__Task requirements__
Reproduce the listing below exactly, minus its pictures.

__Data records__
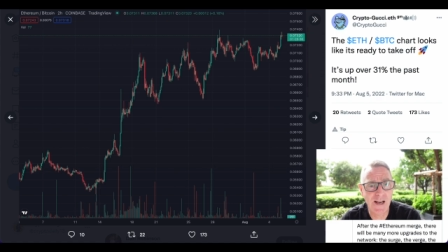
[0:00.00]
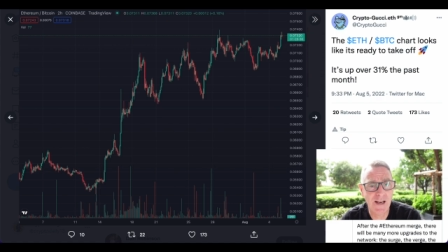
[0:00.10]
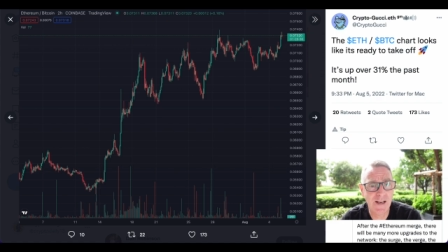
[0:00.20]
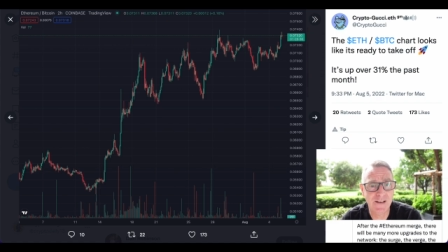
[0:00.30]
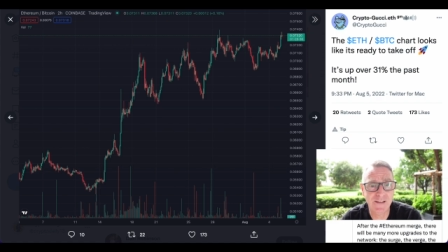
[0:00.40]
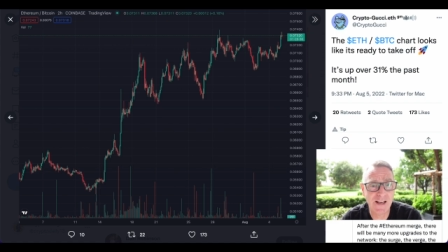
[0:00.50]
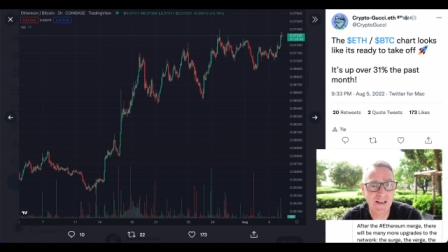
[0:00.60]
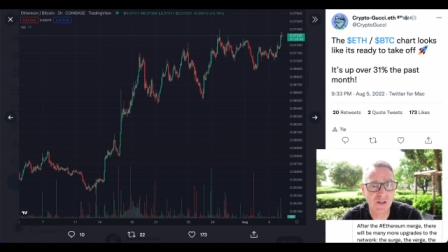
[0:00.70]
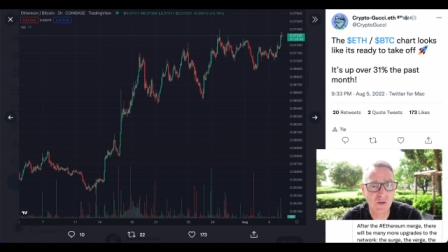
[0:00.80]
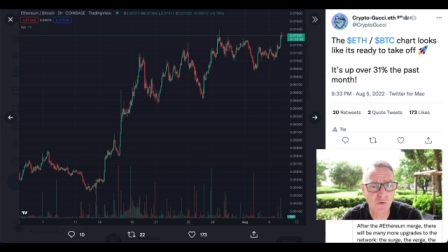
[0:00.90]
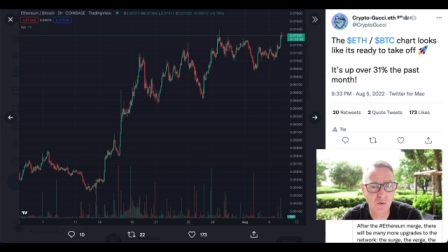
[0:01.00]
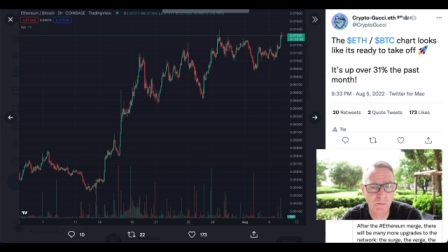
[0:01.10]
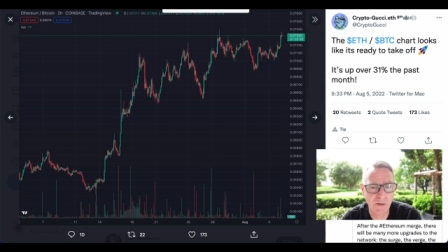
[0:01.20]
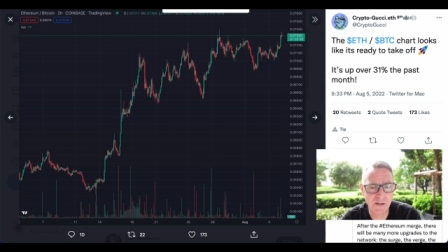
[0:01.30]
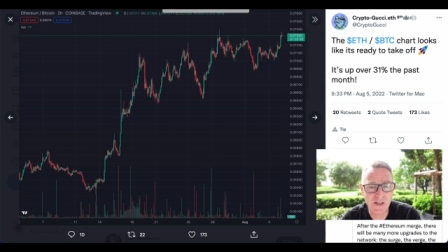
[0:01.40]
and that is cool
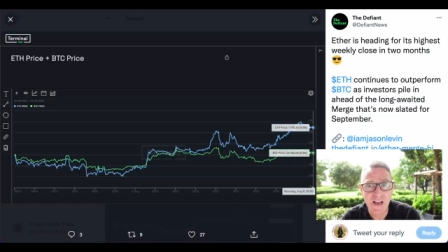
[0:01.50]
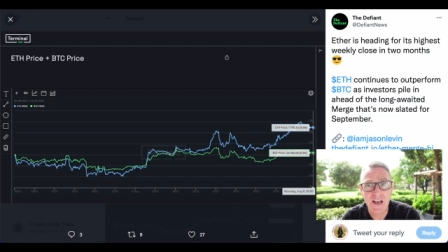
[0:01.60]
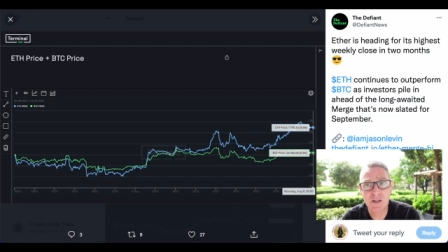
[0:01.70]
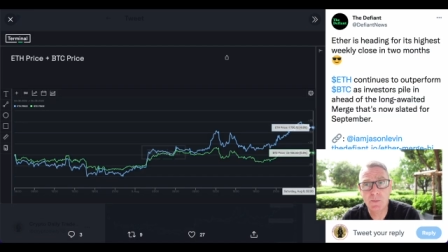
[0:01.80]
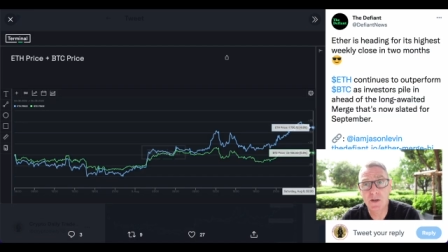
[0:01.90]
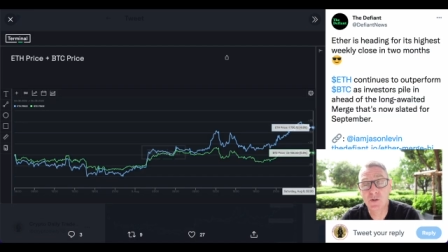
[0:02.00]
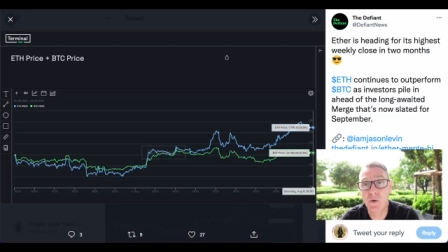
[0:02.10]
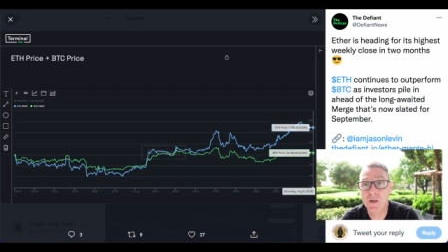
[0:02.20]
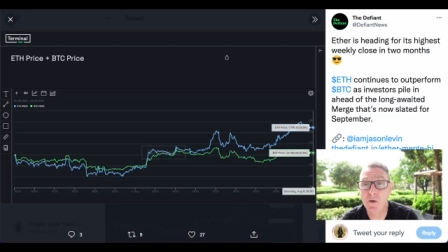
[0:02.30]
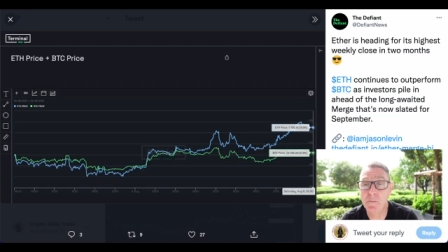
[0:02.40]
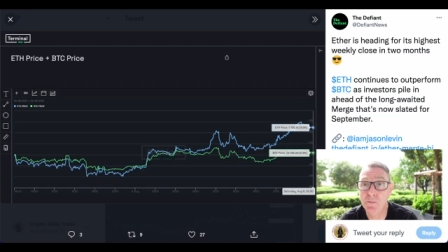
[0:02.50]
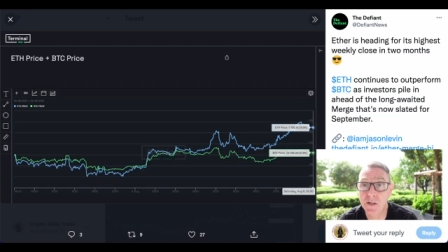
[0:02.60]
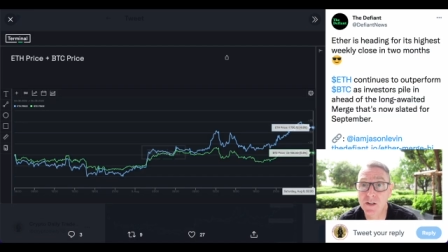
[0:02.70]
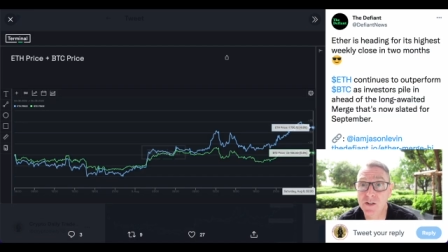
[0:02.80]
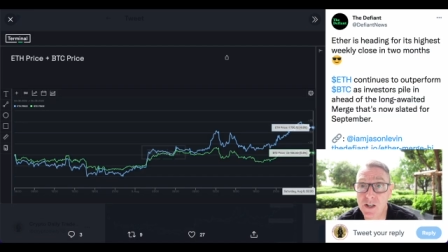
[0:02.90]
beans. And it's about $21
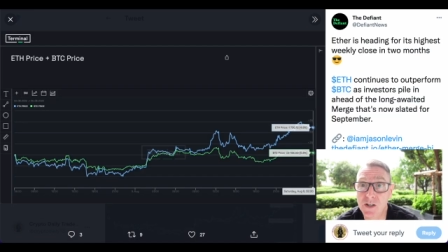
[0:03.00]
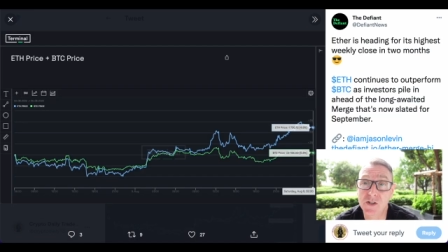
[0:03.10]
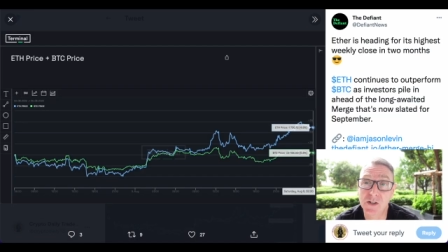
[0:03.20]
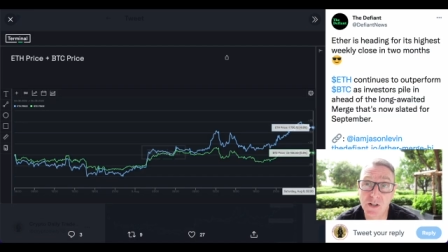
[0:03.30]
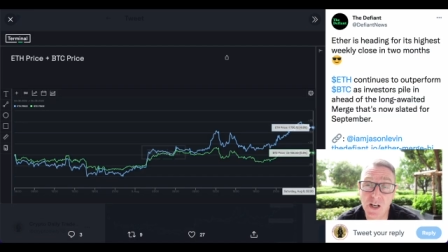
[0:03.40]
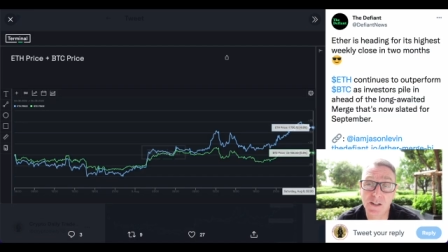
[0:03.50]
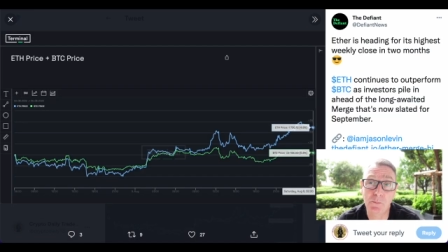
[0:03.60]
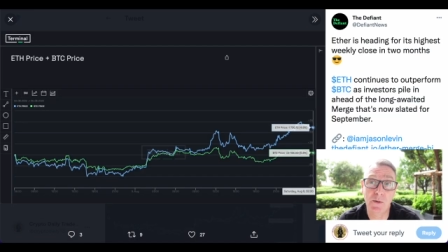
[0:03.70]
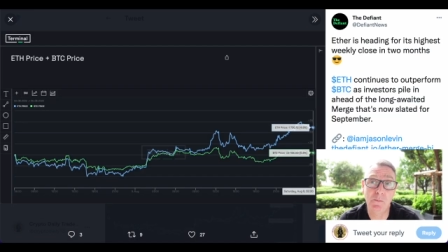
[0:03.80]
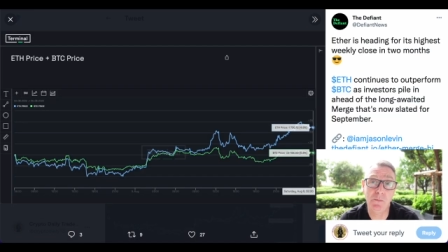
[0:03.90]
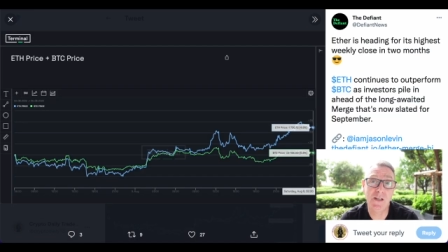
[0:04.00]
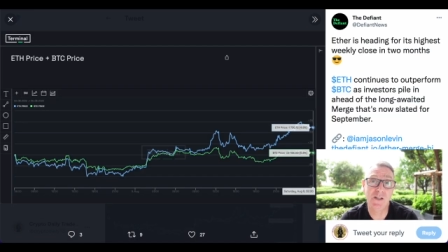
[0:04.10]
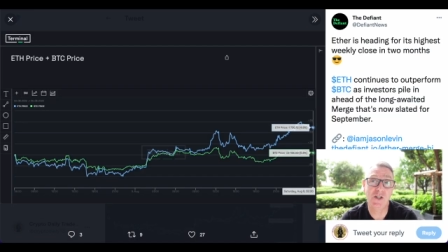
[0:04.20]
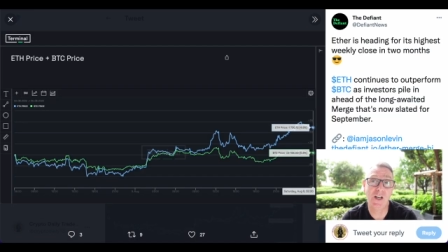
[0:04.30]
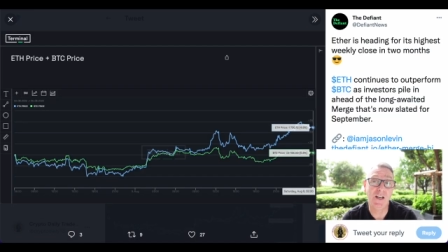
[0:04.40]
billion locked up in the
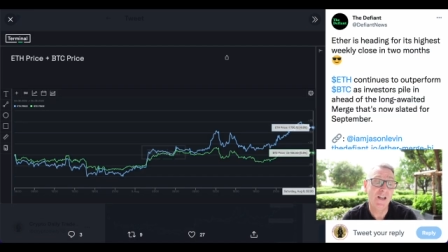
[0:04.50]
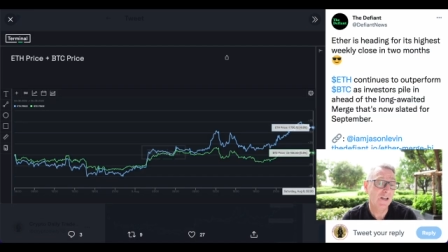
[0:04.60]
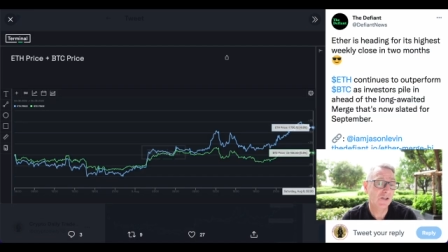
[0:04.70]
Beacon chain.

__Task solution__
[0:00.00]
[0:00.10]
[0:00.20]
[0:00.30]
[0:00.40]
[0:00.50]
[0:00.60]
[0:00.70]
[0:00.80]
[0:00.90]
[0:01.00]
[0:01.10]
[0:01.20]
[0:01.30]
[0:01.40]
and that is cool
[0:01.50]
[0:01.60]
[0:01.70]
[0:01.80]
[0:01.90]
[0:02.00]
[0:02.10]
[0:02.20]
[0:02.30]
[0:02.40]
[0:02.50]
[0:02.60]
[0:02.70]
[0:02.80]
[0:02.90]
beans. And it's about $21
[0:03.00]
[0:03.10]
[0:03.20]
[0:03.30]
[0:03.40]
[0:03.50]
[0:03.60]
[0:03.70]
[0:03.80]
[0:03.90]
[0:04.00]
[0:04.10]
[0:04.20]
[0:04.30]
[0:04.40]
billion locked up in the
[0:04.50]
[0:04.60]
[0:04.70]
Beacon chain.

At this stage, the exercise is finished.